É uma visão totalmente distinta da de muitos observadores civis, como o economista canadense Colin Rowat, professor da Universidade de Birmingham e também especialista em Iraque.
"O que vemos no Iraque é o que veríamos em qualquer lugar em que as forças de segurança fossem desmanteladas. Em 2003, as forças de ocupação dissiparam o Exército e grande parte da polícia e desde então têm contratado novos policiais e novos militares, sem se preocupar com a instituição dessas forças", argumenta.
Segundo Rowat, para quem é impossível dizer com clareza se já há guerra civil no país, o caos é produto de uma "imensa irresponsabilidade dos EUA, que simplesmente não fizeram planos para o pós-invasão".
O libanês Nadim Shehadi, do instituto Chatham House, de Londres, defende que o processo político é o termômetro da crise. "Um colapso total no processo político significaria a guerra civil. Até agora, mesmo frágil, ele está caminhando. Esse é o aspecto positivo e é o que nos permite dizer que não há guerra civil."
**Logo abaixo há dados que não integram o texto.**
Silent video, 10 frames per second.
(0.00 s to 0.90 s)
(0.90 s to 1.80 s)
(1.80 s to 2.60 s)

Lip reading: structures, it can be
Analista de Oriente Médio da renomada organização, Shehadi vê dois vencedores e um derrotado na guerra. "O Irã, que tem maximizado sua influência no Iraque, e Saddam Hussein, que, nesse estágio, está vencendo a guerra, usando seu julgamento como plataforma política contra a ocupação. "Os americanos são os grandes perdedores. Três anos depois, o resultado da intervenção é bem diferente do que projetavam."